1. The MPEG-H Audio System#

Fraunhofer IIS has developed the MPEG-H Audio system, based on the MPEG-H 3D Audio standard, to offer an enhanced sound experience for broadcast and new media services such as UHDTV, immersive music services, 4K video streaming or Virtual Reality. In addition to improved bit-rate efficiency MPEG-H Audio offers:

Immersive audio: places your audience right in the middle of the action.

Personalized audio: Select your preferred audio presentation from several preconfigured versions within the same stream. Seamlessly switch between languages and adapt the audio mix to your needs and preferences.

Universal delivery: MPEG-H can go everywhere. On the go – in your living room – in your home theatre – in the car. One production, encoded into one bit stream that is delivered to many devices, such as TV sets, loudspeakers, head-phones, or MPEG-H equipped soundbars.

Improved accessibility: Enhanced speech intelligibility with Dialog Boost Presets, and advanced audio description features help your content reach even wider audience.

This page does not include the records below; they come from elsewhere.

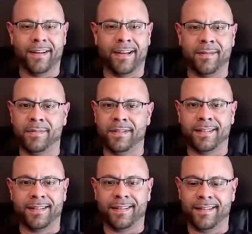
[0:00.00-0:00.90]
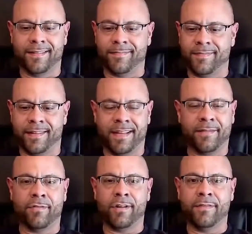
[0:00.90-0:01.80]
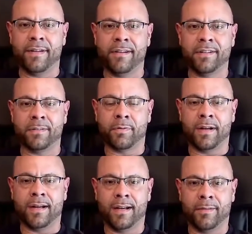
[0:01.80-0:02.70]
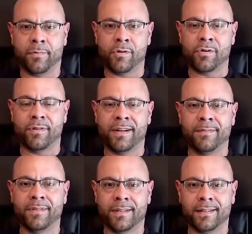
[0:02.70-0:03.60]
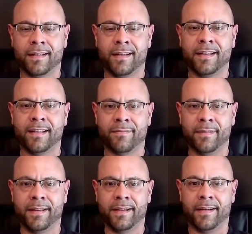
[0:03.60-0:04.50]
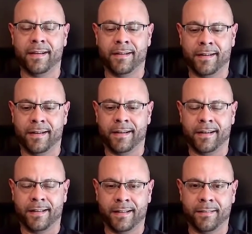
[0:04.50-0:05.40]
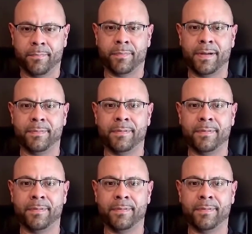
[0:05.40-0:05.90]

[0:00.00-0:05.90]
I'm just thankful I found this pro uh, program just to give me a, a pep in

MPEG-H Audio is a next-generation open audio standard. The system is based on the MPEG-H 3D Audio standard from ISO/IEC MPEG, the international standards group responsible for many globally dominant media standards such as MP3, AAC, MPEG-1, MPEG-2, MPEG-4, AVC/H.264 and HEVC/H.265. The MPEG-H Audio system is included in the ATSC, DVB, TTA (Korean TV) and SBTVD (Brazilian TV) TV standards.

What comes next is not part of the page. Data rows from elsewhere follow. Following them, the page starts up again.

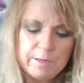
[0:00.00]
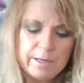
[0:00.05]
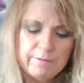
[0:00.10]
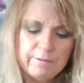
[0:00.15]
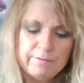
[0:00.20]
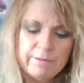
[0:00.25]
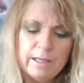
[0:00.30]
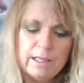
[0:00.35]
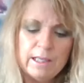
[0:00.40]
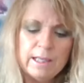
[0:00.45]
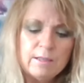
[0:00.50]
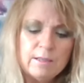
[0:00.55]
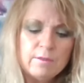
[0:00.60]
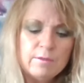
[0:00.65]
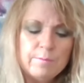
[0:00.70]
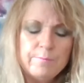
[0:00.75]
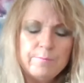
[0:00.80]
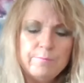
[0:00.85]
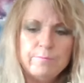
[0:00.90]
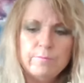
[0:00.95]
Too many fell
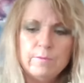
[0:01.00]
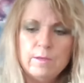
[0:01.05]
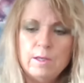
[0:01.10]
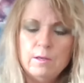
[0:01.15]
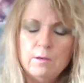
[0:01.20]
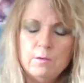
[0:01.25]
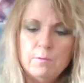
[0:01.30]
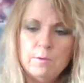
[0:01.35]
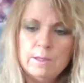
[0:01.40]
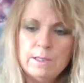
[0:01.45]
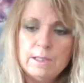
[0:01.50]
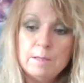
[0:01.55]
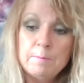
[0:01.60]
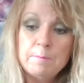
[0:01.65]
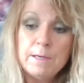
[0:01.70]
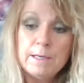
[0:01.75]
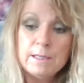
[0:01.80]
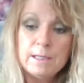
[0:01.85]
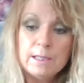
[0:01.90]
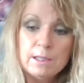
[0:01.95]
out. What's the
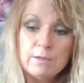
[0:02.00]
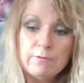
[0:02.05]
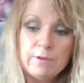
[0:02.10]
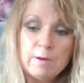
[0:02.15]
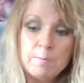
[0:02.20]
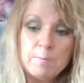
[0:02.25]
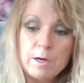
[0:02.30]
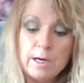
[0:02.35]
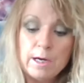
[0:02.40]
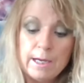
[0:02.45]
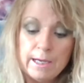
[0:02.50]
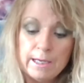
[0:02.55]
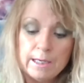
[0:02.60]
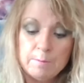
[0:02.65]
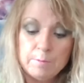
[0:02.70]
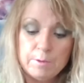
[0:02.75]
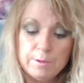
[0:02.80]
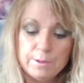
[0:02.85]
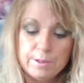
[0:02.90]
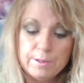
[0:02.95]
message from our
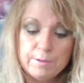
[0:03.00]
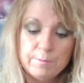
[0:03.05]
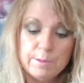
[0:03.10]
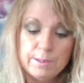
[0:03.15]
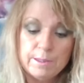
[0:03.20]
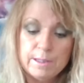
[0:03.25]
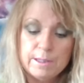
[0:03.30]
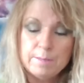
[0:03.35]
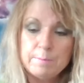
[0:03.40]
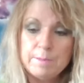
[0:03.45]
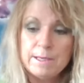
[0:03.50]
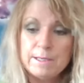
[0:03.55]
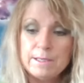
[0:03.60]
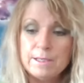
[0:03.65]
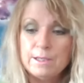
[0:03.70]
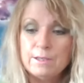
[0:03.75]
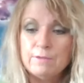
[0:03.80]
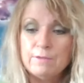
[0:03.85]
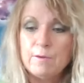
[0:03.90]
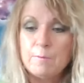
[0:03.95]
animals? What's the
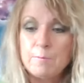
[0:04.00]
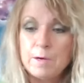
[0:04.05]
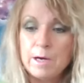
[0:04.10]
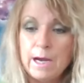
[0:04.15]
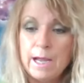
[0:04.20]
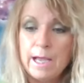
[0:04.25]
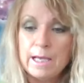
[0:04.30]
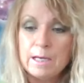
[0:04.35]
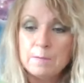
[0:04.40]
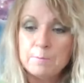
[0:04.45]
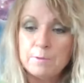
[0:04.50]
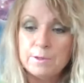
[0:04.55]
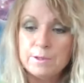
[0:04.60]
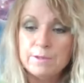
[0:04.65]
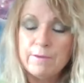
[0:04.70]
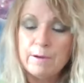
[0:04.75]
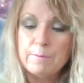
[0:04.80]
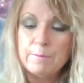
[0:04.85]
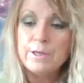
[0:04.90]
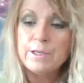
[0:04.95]
message from our
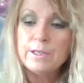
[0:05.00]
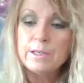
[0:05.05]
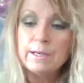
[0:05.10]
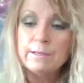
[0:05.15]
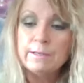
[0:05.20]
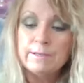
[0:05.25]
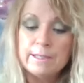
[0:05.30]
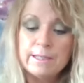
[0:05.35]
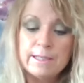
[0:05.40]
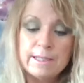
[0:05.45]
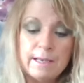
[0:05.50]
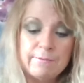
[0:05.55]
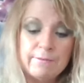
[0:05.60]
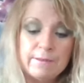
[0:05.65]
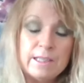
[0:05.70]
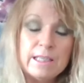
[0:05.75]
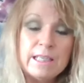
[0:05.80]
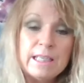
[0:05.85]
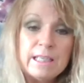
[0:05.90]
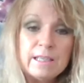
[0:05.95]
animals? February ninth to
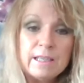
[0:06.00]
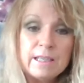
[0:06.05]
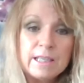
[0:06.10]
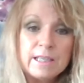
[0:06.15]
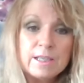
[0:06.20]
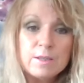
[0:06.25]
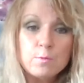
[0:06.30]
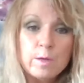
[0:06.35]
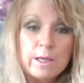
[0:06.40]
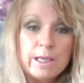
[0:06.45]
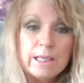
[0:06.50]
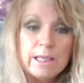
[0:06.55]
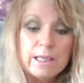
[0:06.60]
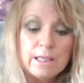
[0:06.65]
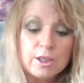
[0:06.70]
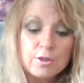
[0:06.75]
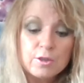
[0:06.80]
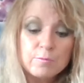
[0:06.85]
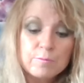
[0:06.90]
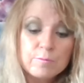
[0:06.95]
seventeenth this week.
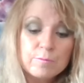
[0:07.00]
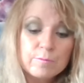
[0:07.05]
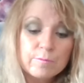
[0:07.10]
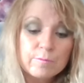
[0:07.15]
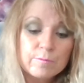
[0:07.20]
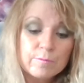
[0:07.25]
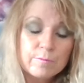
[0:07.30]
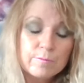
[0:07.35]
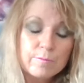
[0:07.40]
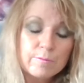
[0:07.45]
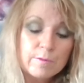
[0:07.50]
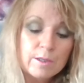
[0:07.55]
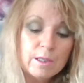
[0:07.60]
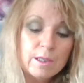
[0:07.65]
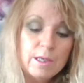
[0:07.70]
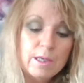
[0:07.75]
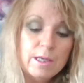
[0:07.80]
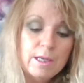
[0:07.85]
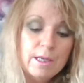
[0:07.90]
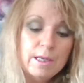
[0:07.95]

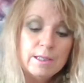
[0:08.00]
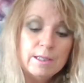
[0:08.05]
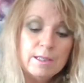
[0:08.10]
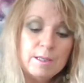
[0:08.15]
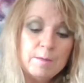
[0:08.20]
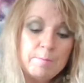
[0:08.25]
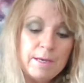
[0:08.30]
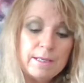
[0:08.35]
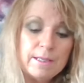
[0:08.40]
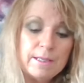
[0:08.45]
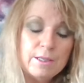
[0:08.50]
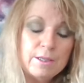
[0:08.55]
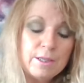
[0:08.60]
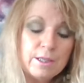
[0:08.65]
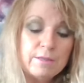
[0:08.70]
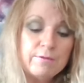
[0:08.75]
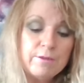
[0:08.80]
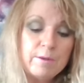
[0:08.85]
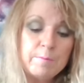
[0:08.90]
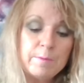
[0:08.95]
It's the
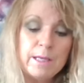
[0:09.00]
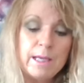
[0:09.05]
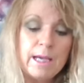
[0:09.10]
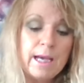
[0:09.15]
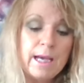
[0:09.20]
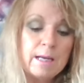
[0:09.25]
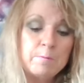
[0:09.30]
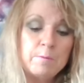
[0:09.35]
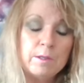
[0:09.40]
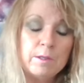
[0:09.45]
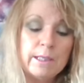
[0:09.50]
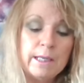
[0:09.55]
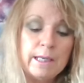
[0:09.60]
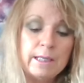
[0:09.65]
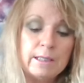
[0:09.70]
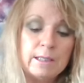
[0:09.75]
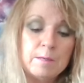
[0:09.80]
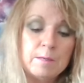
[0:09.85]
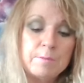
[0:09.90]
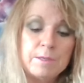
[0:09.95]
messages from the animal
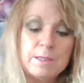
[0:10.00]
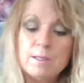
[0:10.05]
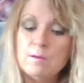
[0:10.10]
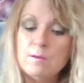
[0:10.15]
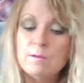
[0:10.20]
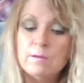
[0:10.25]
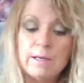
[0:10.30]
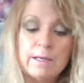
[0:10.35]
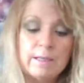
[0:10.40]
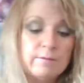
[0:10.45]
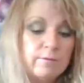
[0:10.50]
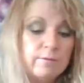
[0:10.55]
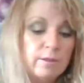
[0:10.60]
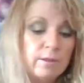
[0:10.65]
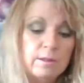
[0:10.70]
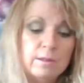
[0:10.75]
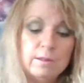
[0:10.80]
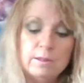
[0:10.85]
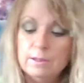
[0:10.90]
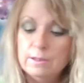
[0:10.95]
kingdom. So
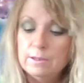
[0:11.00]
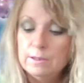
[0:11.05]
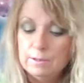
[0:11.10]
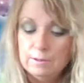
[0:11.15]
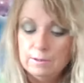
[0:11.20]
grateful.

The MPEG-H Audio decoder can render the bit stream to a vast number of speaker configurations. Binaural sound rendering for 3D headphone reproduction is supported in MPEG-H enabled playback devices and during production. Other features that set MPEG-H apart from legacy audio compression standards, such as AAC, in TV broadcasting, is the integration of countless solutions for broadcast and streaming applications, such as extremely flexible rendering and downmixing functionality, advanced loudness and Dynamic Range Control management (DRC), seamless bitrate switching and a unique system design for connectivity across multiple devices. This flexibility is achieved through the use of MPEG-H Audio metadata, which contain all the information the playback device needs to offer the best listening experience in any given situation and environment.

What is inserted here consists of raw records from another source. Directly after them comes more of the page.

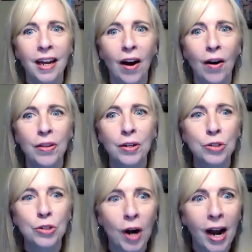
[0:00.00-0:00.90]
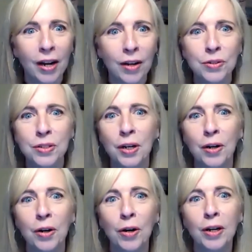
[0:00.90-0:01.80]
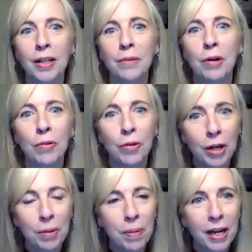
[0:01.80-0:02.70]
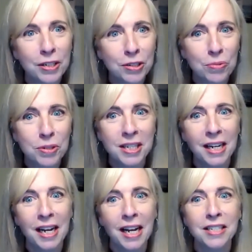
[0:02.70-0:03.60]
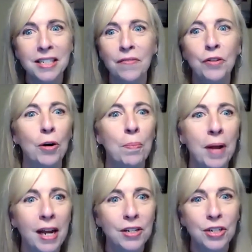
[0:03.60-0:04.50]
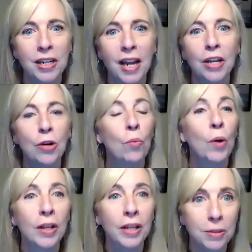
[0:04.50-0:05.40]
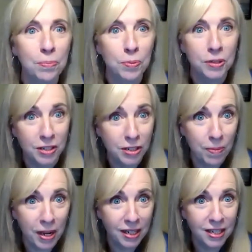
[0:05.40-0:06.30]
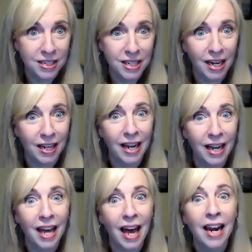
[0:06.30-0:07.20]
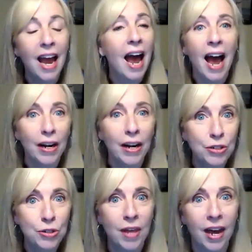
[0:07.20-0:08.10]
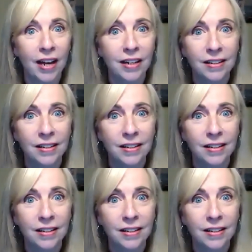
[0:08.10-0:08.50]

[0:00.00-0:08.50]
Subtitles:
are there trials that are currently recruiting patients with CNS? If you're a patient and you're willing to participate in a study like that, how do you do that?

Schematic MPEG-H workflow from production to reproduction. During authoring and up to the encoder all audio is plain, uncompressed PCM. The decoder unwraps the compressed bitstream. Together with metadata from the bitstream and additional information from the playback device, such as available number of channels, headphones and user interactivity, the renderer produces speaker or headphones signals.#

Most MPEG-H Audio metadata is created during a production in a process we refer to as metadata authoring. In a post-production environment this starts by assigning audio signals to signal groups (Components) and combining them in Presets, and ends with a final loudness measurement, which is automatically performed during the export of your production. Many of the required MPEG-H metadata are created in the background, using default values which have been carefully designed to work for most situations. At the same time, MPEG-H allows most of them to be customized, should it become necessary.

In a very basic MPEG-H post-production workflow, video and audio content can be produced in a conventional way. The final step before MPEG-H encoding would be MPEG-H authoring. Depending on the distribution workflow, metadata created during authoring can be exported as a Control Track. Usually, the Control Track and audio content are contained in the same multichannel WAV file for maximum convenience. For file based workflows, metadata can also be exported as MPEG-H BWF/ADM or MXF/S-ADM file consisting of both metadata and audio belonging to the MPEG-H scene or as a template export of the MPEG-H scene authoring in an XML file.